» Exercise
Scan the records that follow, and whenever a line has the word "frames", copy it.
──────── Available data
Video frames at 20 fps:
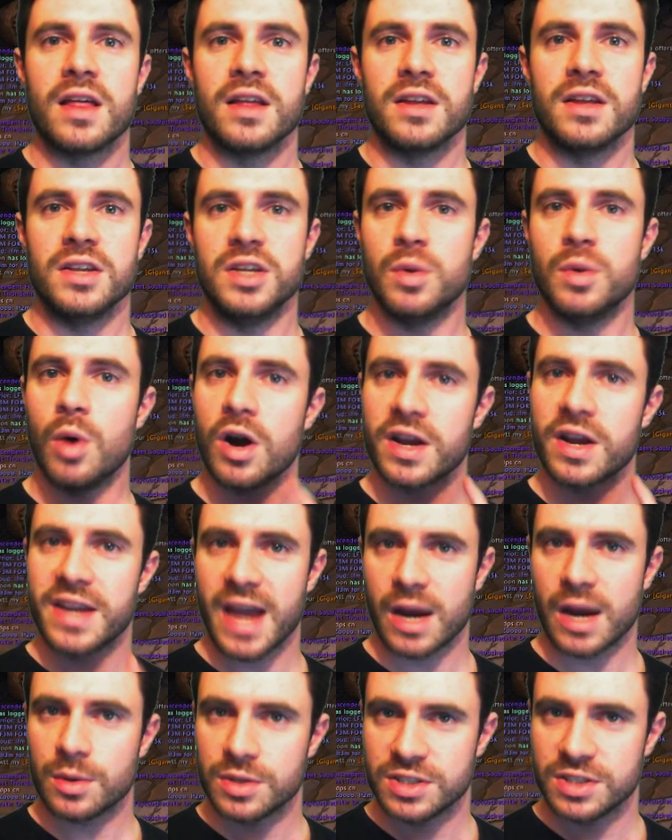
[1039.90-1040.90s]
You are
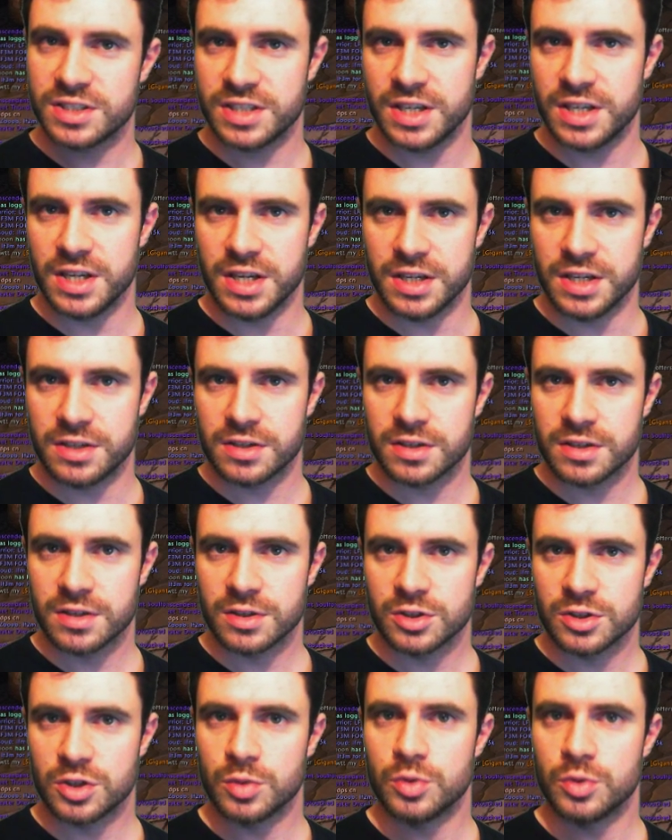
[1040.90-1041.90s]
guaranteed
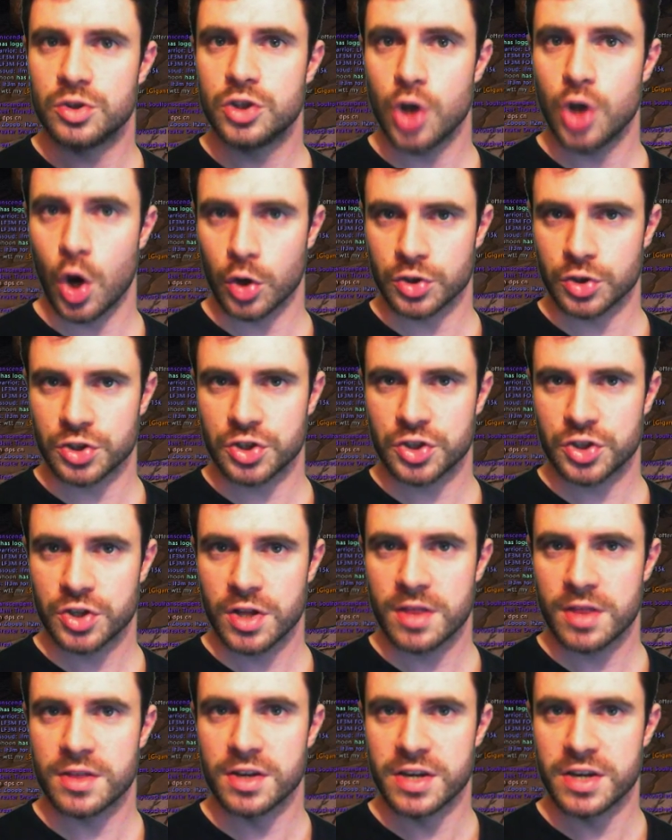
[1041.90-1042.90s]
to dodge
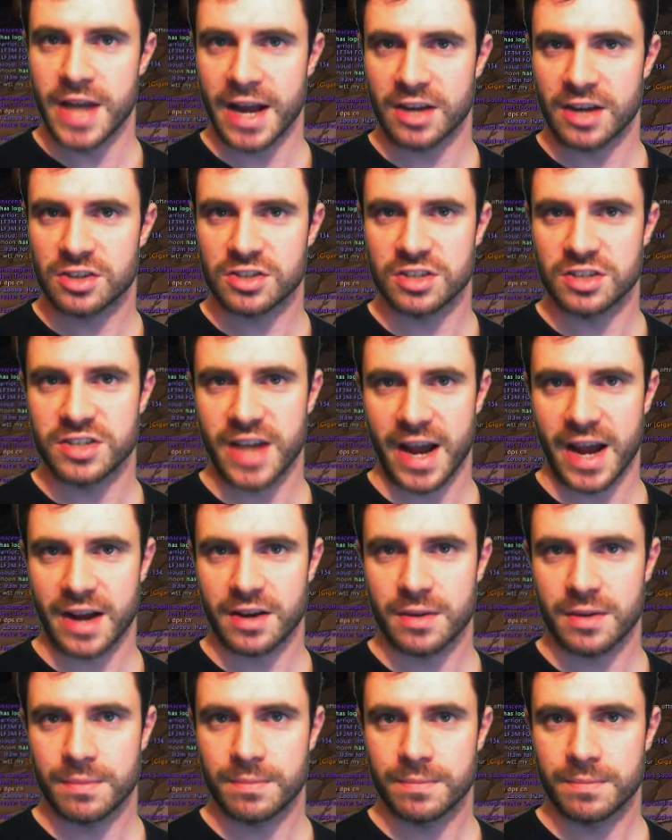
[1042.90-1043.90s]
the next
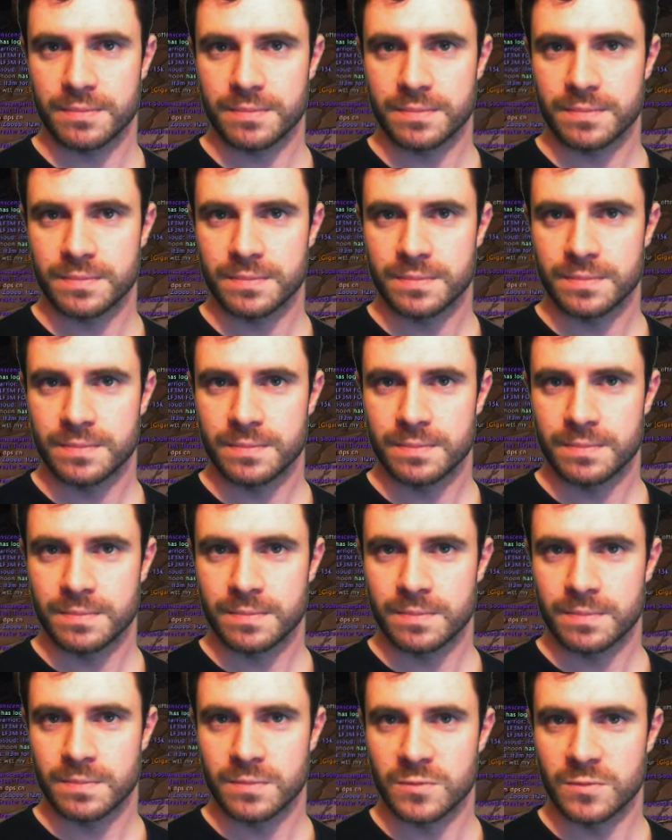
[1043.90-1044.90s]
attack.
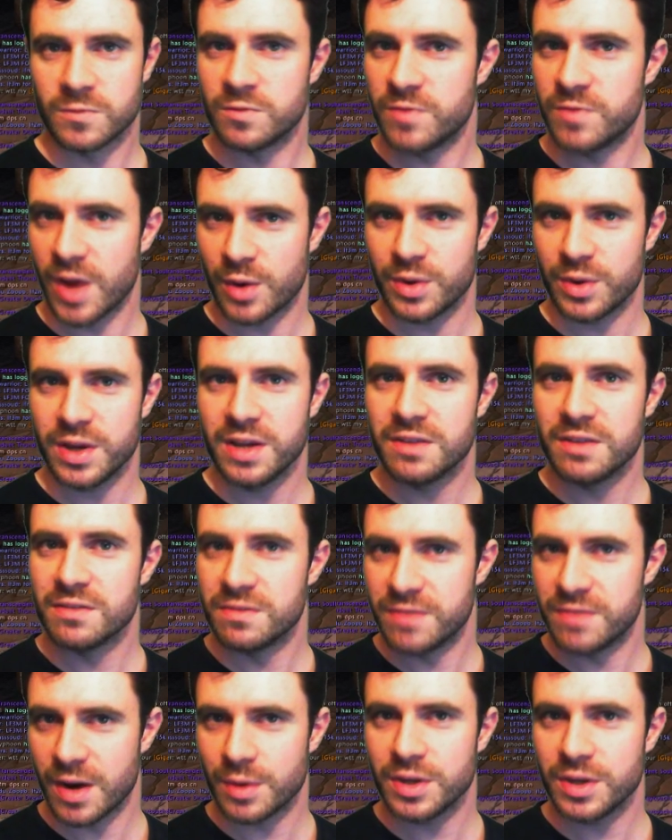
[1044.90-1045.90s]
Very,
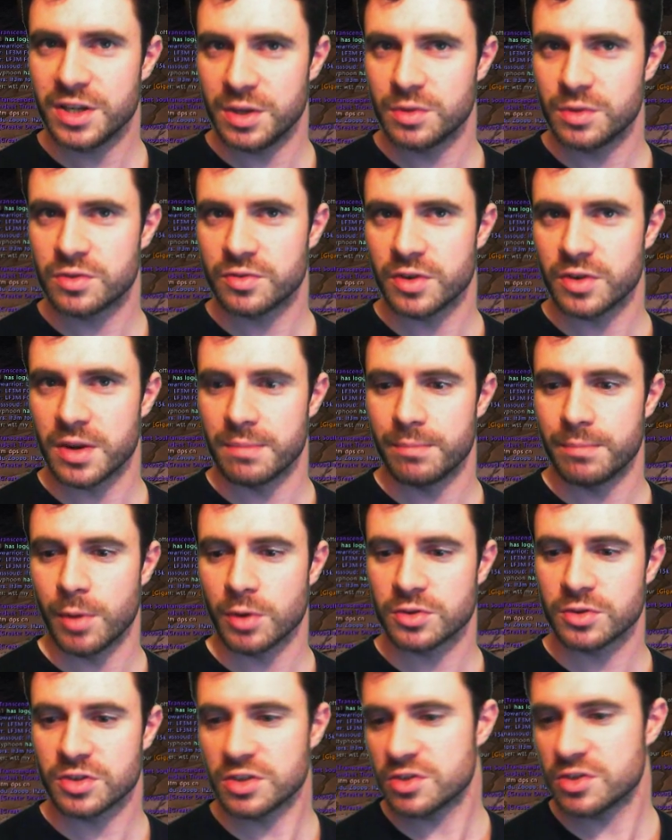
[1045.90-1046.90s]
very useful in
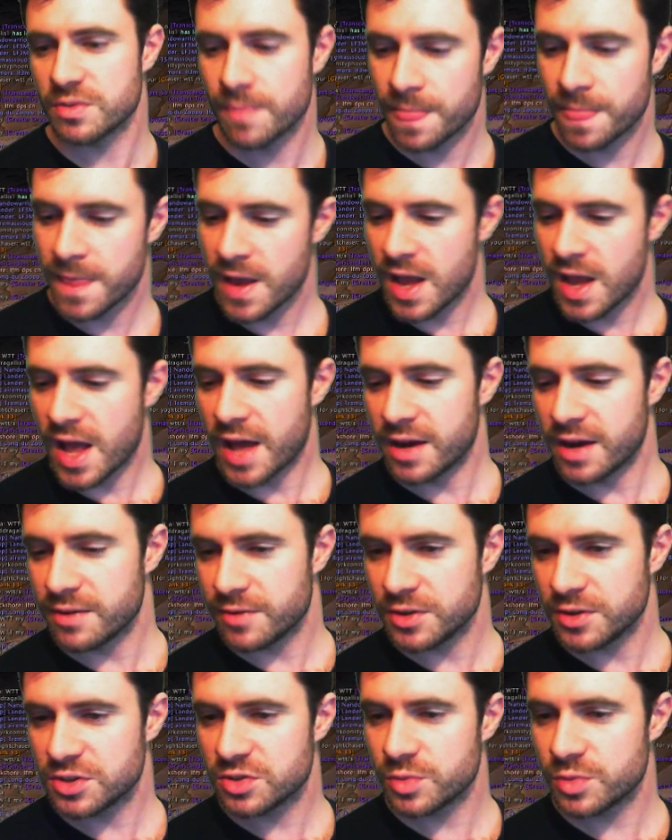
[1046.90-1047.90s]
bosses. And if
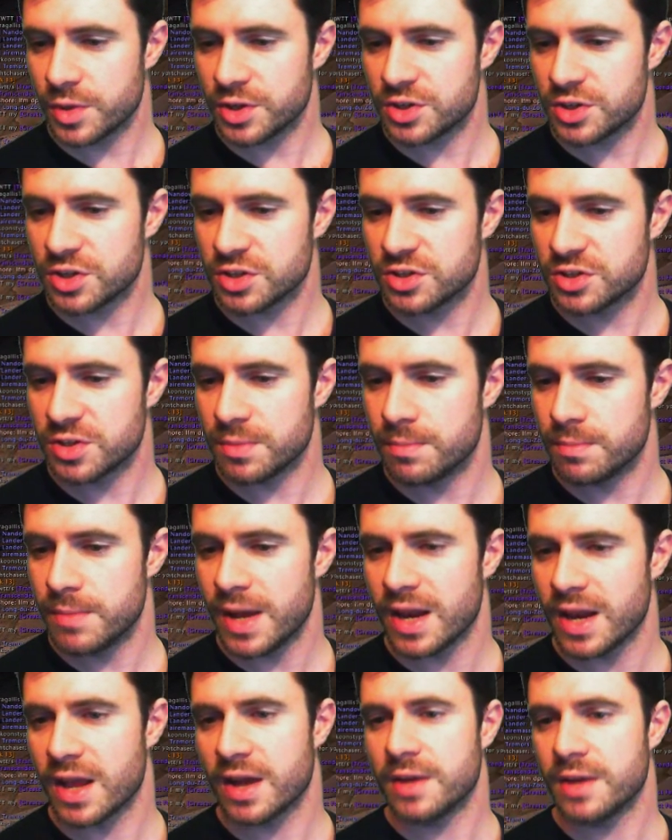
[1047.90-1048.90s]
I switch to
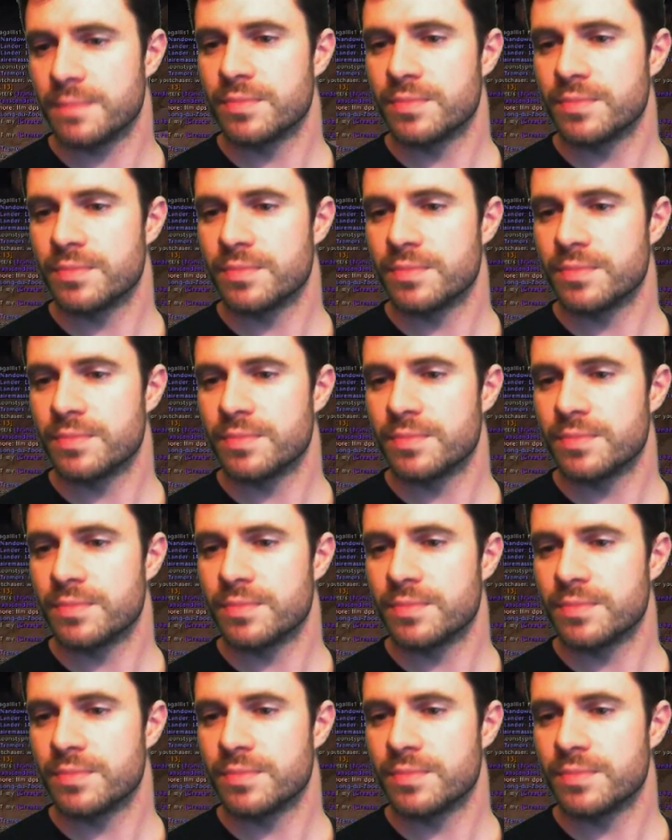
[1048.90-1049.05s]
melee,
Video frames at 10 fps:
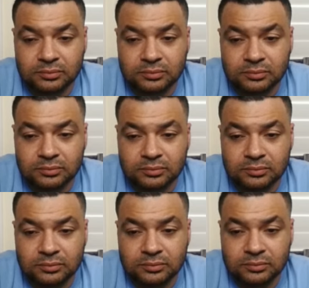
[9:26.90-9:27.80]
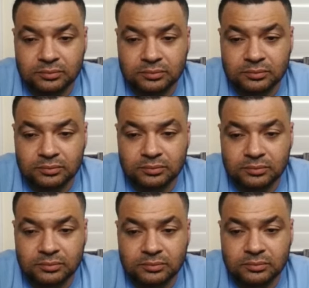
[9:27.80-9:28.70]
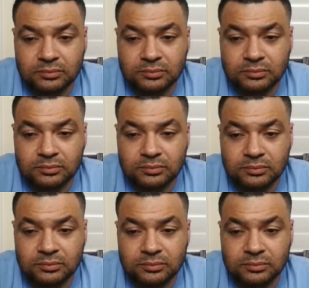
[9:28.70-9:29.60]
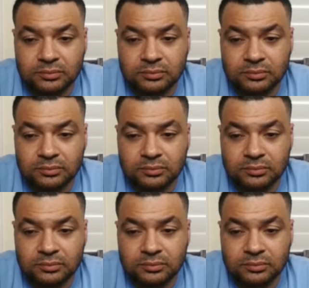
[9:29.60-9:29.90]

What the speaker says: This person isn't speaking.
────────────────
» Answer for this exercise
Video frames at 20 fps:
Video frames at 10 fps:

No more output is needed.